From April 1992 to December 1995, following the breakup of Yugoslavia, Bosnia and Herzegovina, experienced a brutal war between elements of its diverse population of Bosniaks (Bosnian Muslims), Serbs, and Croats and the Yugoslav army. After years of intense fighting, a peace settlement known as the Dayton Accord was signed on December 14, 1995.
The consequences of the war were staggering: an estimated 100,000 casualties, 2.1 million people displaced, extensive destruction of homes and other infrastructure and over 1,700 km2 of suspected or confirmed contamination by landmines and other explosive remnants of war (ERWs).
Initial efforts to address this contamination focused on areas of high risk to local populations, enabling the safe repatriation of displaced individuals, reconstruction of the country's devastated infrastructure and the resumption of agriculture.
Between 1996 and 2023, 1,781 people in Bosnia and Herzegovina were injured or died due to encounters with landmines or other ERWs. The number of explosives-related accidents fell steadily from more than 500 per year immediately following the war to less than 25 per year from 2004 onwards. In recent years, there have been between 0-7 accidents per year.
Despite, concerted effort by the government of Bosnia and Herzegovina and significant support from the international community, three decades after the war, more than 800 km2 of confirmed or suspected landmine and ERW contamination remains.
Today, the remaining contamination is largely in forested areas where it continues to pose risks to human safety, hinder search and rescue and wildfire fighting efforts, and to obstruct development planning and economic growth particularly in tourism, forestry and other resource-based sectors.
Norwegian People's Aid in Bosnia and Herzegovina
NPA has been clearing landmines and other ERW in Bosnia and Herzegovina since 1996. Currently, NPA conducts non-technical and technical survey, manual and mine detection dog (MDD)-assisted clearance, and explosive ordnance risk education (EORE).
Since starting operations, NPA’s work has resulted in over 116 km2 of previously-contaminated land being released to communities for safe and productive use. More than 13,000 landmines, 3,100 cluster munition remnants and 54,000 unexploded ordnance have been found and destroyed. An estimated 600,000 Bosnia and Herzegovina residents (195,722 women, 212,830 men, 51,087 girls and 95,547 boys) have benefited from NPA’s efforts.
NPA also supports national capacity development by providing training, equipment and other resources to the Demining Battalion of the Armed Forces of Bosnia and Herzegovina (AFBiH). NPA also works with the Bosnia and Herzegovina Mine Action Centre (BHMAC) providing training in land release techniques, quality management systems and information management including the provision of related software and equipment.
A recent activity involves working with the EOD Unit of the AFBiH to jointly provide training in explosive ordnance disposal to both AFBiH personnel and to personnel from NPA programmes in Ukraine, Iraq and elsewhere.
To assist in stopping illegal movements of weapons internally and across the country’s borders, NPA is implementing a project in partnership with police departments in Bosnia and Herzegovina to mark, register and monitor movements of small arms and light weapons in line with international standards. The lessons learned from this project will inform similar efforts elsewhere in the region and, once the fighting stops, in Ukraine.

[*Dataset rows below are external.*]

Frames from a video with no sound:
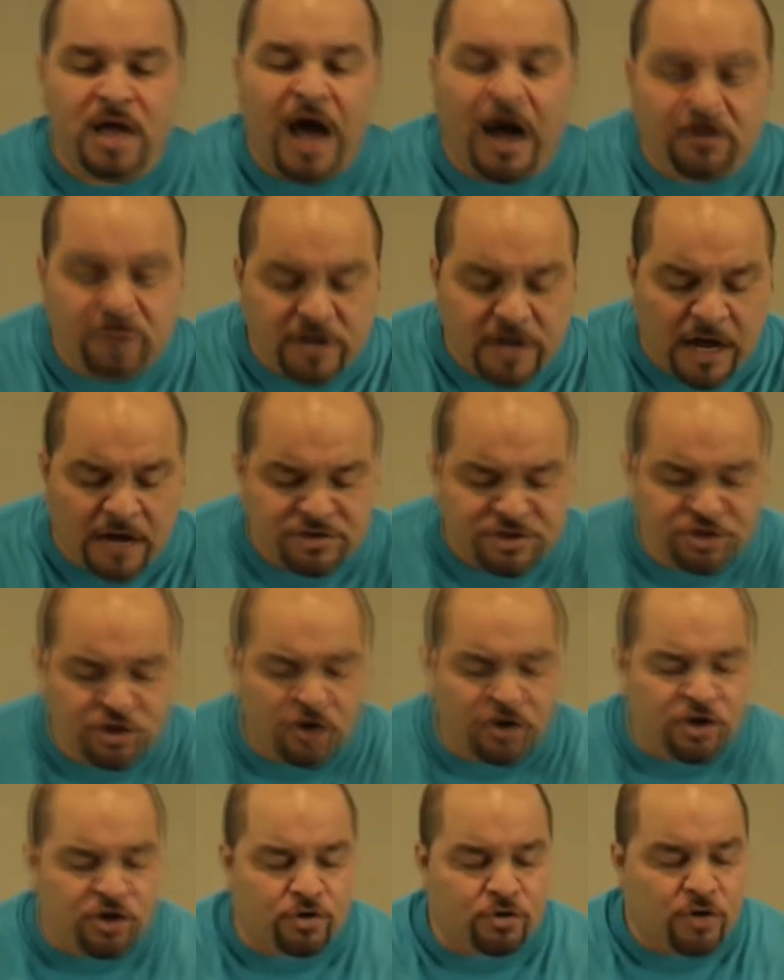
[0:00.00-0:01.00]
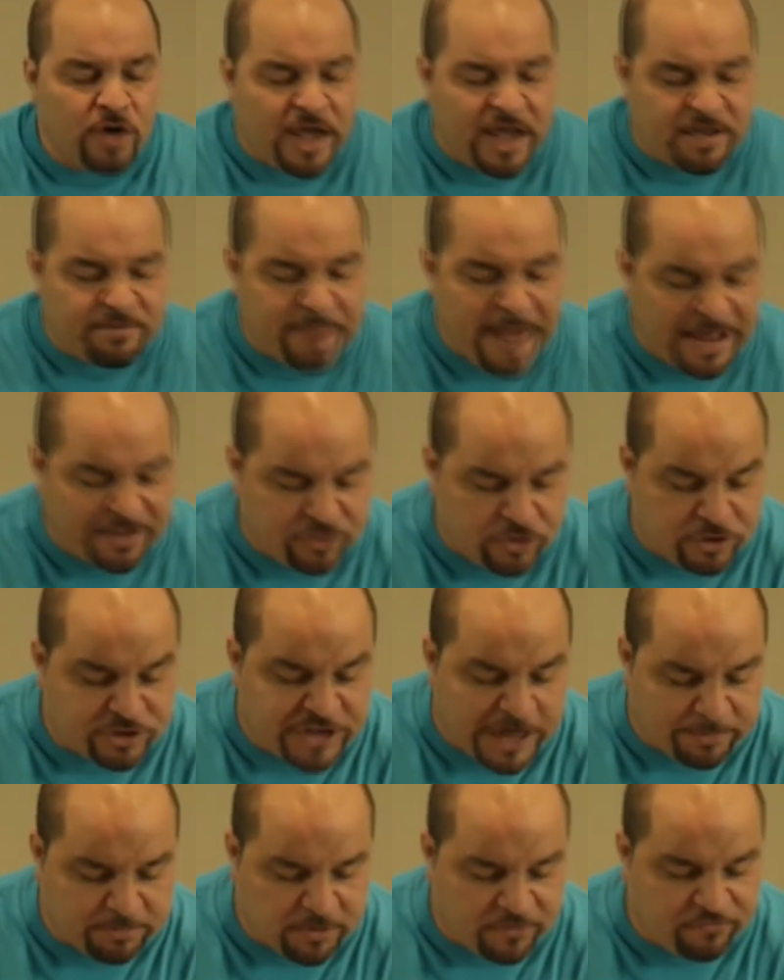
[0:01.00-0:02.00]
I'll, look, I'll show you in Matthew
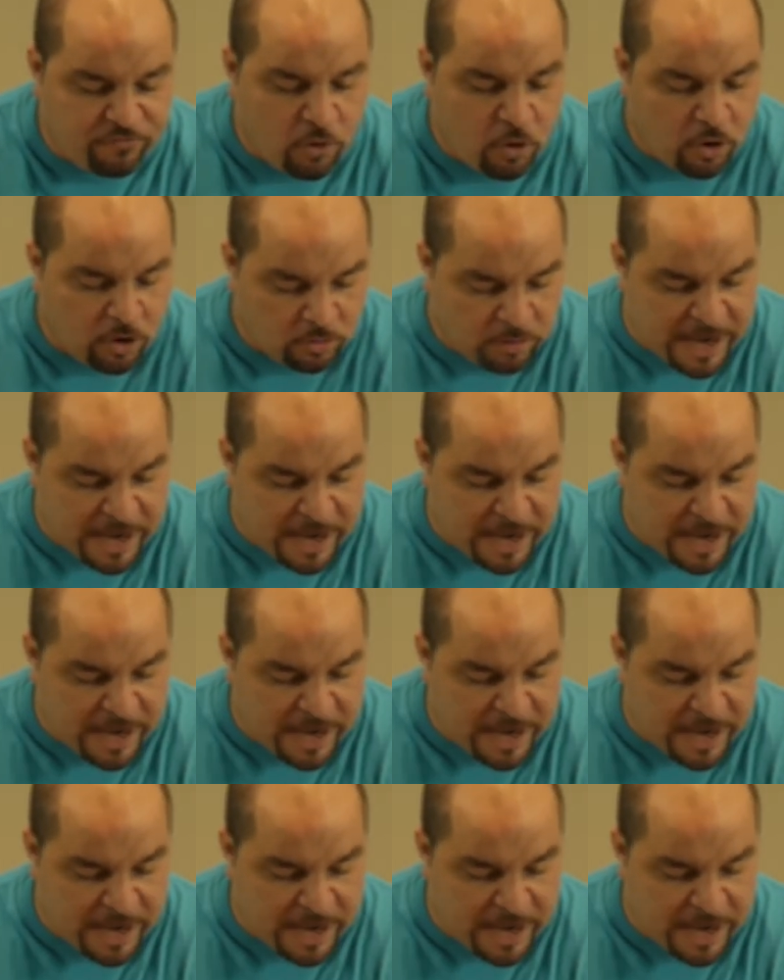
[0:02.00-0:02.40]
chapter 4,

- NPA has released more than 116 km2 of suspected and contaminated land in Bosnia and Herzegovina and destroyed more than 70,000 explosive items.
- Beginning in 2012, NPA assigned manual teams to clear cluster munition remnants which contributed substantially to the achievement of the country’s Article 5 obligations under the Convention on Cluster Munitions in September 2023.
- The NPA environmental assessment tool – Green Field Tool – was trialled in Bosnia and Herzegovina in early 2024 and has since been used to minimize the ecological footprint of NPA mine action operations in the country.
- In early 2025, NPA completed clearance of the last known minefield in Brčko District enabling the entire District to be declared “free of mines.”
- NPA land release underway in the Majevica region is helping to build peace by bringing together ethnically-diverse communities from either side of the entity lines that still reflect political divide in BiH.
- NPA land release in Majevica is also supporting tourism development led by the Organisation for Security and Cooperation in Europe (OSCE). The initiative is bringing new economic life to the region.
- NPA’s next project will be in Srebrenica where land release will enable the Missing Persons’ Institute of Bosnia and Herzegovina to excavate remaining areas of suspected mass graves dating back to a genocide that took place there in 1995.
Donors
NPA is currently funded to undertaken mine action in Bosnia and Herzegovina by Norway and Switzerland and has received funding at other times from Germany, Canada, Austria, Netherland, South Korea, Luxemburg and EU.